┌─ Provided entries

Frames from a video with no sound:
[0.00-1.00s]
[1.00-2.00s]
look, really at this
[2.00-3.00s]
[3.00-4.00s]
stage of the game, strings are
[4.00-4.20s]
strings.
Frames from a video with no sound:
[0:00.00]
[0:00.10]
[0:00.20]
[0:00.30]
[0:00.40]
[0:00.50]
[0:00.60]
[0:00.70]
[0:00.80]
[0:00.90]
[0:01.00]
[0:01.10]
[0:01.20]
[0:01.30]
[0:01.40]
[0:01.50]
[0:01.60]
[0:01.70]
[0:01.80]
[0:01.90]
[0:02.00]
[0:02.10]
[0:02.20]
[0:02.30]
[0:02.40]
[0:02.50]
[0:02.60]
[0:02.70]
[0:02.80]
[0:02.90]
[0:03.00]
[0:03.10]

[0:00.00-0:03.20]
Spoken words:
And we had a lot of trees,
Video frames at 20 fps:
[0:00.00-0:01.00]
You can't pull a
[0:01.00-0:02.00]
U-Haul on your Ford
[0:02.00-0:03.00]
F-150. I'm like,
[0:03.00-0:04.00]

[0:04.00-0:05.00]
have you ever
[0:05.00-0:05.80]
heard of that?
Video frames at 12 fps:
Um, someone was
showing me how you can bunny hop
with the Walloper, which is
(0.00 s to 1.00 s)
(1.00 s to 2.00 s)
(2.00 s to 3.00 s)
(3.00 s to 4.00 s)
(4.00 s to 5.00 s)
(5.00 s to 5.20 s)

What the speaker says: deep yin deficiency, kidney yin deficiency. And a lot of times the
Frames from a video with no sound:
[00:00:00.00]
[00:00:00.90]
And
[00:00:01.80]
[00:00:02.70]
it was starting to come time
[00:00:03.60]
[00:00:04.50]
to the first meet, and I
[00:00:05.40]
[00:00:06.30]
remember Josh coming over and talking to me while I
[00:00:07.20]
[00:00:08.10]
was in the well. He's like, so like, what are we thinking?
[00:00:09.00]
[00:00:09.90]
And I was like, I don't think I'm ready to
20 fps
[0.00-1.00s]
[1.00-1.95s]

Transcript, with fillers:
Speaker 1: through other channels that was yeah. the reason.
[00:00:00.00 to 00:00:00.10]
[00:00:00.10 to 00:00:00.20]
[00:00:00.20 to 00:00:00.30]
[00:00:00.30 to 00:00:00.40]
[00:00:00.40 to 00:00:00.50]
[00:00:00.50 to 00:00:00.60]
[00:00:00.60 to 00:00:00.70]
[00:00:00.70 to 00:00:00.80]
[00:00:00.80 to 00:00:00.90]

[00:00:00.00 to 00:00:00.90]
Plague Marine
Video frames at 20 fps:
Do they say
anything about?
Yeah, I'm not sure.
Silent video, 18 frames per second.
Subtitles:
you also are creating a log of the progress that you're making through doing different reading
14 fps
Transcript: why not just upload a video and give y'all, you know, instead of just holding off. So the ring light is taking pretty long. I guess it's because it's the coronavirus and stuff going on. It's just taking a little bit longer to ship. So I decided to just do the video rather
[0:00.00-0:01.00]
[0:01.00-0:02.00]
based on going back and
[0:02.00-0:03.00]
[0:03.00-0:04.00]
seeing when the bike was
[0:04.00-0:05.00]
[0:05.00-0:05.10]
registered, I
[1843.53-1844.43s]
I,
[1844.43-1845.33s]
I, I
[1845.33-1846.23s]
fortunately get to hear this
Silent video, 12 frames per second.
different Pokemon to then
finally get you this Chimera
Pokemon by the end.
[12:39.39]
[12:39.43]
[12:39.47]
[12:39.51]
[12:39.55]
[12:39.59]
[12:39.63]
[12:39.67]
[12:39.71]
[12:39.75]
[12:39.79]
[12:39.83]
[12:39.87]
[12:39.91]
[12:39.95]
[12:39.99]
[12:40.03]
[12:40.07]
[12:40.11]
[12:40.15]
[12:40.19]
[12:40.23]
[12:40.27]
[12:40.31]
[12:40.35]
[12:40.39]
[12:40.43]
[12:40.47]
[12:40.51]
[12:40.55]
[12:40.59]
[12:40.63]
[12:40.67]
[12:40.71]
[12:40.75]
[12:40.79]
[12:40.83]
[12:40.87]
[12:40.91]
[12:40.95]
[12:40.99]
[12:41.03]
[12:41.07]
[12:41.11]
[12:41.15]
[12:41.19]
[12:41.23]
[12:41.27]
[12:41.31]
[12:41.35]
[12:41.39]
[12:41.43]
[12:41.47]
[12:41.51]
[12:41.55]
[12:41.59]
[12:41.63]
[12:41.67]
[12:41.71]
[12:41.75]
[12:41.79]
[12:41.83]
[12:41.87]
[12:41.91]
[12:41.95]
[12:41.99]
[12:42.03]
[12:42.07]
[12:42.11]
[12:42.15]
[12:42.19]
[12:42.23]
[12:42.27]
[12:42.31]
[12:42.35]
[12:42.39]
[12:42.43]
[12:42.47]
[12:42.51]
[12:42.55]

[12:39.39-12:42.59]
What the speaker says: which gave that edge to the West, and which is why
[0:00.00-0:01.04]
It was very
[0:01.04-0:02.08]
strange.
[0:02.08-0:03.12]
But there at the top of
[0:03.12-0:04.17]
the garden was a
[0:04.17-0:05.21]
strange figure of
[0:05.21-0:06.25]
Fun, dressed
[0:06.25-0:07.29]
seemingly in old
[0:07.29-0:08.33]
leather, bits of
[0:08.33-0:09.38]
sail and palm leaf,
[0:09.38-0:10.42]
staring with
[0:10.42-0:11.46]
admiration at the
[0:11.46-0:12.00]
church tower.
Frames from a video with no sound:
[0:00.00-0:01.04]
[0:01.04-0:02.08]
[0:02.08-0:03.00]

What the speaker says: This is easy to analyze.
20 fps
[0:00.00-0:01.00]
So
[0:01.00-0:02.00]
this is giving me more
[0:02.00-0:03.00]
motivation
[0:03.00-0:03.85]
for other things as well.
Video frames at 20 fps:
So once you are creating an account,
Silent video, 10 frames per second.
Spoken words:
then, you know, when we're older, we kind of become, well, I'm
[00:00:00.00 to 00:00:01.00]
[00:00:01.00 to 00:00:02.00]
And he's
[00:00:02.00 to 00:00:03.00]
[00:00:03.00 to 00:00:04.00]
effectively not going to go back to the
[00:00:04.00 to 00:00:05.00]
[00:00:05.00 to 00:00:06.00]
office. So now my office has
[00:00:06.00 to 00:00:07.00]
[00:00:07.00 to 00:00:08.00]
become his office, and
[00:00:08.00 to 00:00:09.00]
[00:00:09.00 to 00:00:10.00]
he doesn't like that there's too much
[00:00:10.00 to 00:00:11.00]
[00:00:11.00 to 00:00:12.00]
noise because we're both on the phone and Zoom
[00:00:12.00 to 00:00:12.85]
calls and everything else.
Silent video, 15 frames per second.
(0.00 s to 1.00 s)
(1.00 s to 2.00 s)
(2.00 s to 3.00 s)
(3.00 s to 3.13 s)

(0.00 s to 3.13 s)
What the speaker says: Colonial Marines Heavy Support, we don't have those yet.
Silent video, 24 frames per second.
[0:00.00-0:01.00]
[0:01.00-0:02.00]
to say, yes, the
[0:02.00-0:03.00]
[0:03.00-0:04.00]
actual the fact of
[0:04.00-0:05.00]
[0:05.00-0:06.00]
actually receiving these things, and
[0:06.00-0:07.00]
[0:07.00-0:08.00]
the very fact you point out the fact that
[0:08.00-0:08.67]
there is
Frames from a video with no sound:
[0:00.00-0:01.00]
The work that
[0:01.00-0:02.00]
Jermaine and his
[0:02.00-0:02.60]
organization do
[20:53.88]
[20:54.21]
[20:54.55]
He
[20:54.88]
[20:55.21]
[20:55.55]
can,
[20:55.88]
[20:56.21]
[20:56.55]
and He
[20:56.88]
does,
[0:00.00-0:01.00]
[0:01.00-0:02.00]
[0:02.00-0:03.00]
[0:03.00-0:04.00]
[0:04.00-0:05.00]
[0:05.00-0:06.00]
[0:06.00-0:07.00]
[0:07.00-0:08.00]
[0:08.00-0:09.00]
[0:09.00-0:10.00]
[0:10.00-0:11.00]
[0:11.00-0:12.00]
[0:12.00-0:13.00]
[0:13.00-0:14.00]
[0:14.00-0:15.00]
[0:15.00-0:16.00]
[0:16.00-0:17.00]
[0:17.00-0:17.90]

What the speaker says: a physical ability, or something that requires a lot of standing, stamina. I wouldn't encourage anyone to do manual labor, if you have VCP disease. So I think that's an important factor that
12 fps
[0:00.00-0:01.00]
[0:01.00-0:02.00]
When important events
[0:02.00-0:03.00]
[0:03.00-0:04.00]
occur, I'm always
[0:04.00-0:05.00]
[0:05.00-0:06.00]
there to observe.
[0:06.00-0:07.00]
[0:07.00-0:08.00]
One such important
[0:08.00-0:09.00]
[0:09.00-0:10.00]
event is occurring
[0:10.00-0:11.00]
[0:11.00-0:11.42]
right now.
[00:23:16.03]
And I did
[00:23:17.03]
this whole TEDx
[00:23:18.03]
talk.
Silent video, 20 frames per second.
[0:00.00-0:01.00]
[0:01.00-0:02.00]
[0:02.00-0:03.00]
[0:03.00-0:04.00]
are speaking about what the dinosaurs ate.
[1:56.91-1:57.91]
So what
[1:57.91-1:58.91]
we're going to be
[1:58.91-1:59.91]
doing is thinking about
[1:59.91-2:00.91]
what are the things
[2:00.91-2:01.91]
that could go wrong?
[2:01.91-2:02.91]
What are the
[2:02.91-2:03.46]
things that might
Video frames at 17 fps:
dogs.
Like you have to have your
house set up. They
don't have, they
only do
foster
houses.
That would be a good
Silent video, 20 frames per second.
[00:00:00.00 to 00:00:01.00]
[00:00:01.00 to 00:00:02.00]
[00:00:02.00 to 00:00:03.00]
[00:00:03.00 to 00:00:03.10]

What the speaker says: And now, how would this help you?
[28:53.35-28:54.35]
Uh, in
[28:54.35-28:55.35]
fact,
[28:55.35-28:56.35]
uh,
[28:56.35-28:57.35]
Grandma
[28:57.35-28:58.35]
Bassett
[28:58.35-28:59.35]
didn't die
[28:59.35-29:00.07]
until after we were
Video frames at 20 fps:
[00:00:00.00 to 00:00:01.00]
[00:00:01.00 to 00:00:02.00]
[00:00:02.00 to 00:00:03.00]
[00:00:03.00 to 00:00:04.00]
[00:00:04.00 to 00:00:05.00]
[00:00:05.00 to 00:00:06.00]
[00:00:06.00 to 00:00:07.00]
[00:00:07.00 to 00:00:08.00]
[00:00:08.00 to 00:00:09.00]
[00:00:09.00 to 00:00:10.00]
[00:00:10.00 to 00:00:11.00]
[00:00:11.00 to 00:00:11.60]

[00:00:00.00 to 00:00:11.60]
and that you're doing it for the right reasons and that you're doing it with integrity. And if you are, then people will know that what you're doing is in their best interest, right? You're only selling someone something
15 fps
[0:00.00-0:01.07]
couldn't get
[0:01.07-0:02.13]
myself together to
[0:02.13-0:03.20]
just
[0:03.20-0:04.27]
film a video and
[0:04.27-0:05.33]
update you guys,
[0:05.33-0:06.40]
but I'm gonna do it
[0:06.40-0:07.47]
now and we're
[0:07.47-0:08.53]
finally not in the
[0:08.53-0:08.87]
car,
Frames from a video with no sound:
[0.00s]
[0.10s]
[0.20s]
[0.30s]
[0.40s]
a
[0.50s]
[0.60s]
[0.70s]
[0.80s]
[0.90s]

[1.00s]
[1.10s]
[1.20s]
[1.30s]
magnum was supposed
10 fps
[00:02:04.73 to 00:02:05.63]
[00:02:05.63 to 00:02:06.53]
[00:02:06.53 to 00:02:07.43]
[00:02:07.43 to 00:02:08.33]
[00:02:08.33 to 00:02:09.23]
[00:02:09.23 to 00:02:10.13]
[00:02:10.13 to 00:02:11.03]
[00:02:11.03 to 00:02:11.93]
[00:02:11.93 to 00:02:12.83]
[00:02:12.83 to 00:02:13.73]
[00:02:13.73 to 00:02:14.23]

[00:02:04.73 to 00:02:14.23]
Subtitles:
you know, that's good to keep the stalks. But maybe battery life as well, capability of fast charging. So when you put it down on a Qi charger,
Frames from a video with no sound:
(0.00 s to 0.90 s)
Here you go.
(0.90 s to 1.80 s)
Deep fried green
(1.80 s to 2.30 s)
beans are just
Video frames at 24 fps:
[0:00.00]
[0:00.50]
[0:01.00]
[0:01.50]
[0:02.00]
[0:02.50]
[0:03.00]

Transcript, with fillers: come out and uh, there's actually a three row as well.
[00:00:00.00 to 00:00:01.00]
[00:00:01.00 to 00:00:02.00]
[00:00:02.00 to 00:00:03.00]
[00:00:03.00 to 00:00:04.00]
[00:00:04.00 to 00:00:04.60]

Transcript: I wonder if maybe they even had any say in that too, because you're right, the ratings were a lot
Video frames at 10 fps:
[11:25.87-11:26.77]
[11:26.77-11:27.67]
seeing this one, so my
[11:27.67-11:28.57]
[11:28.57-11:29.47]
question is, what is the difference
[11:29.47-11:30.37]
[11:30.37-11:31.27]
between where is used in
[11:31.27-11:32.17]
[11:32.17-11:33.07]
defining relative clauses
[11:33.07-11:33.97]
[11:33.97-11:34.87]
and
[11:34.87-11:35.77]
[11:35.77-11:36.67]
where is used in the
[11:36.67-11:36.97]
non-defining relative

└─

» **Required action**: Which lines above contain the word "says"? Copy all of them.

» **Result for this task**:
What the speaker says: deep yin deficiency, kidney yin deficiency. And a lot of times the
What the speaker says: which gave that edge to the West, and which is why
What the speaker says: This is easy to analyze.
What the speaker says: Colonial Marines Heavy Support, we don't have those yet.
What the speaker says: a physical ability, or something that requires a lot of standing, stamina. I wouldn't encourage anyone to do manual labor, if you have VCP disease. So I think that's an important factor that
What the speaker says: And now, how would this help you?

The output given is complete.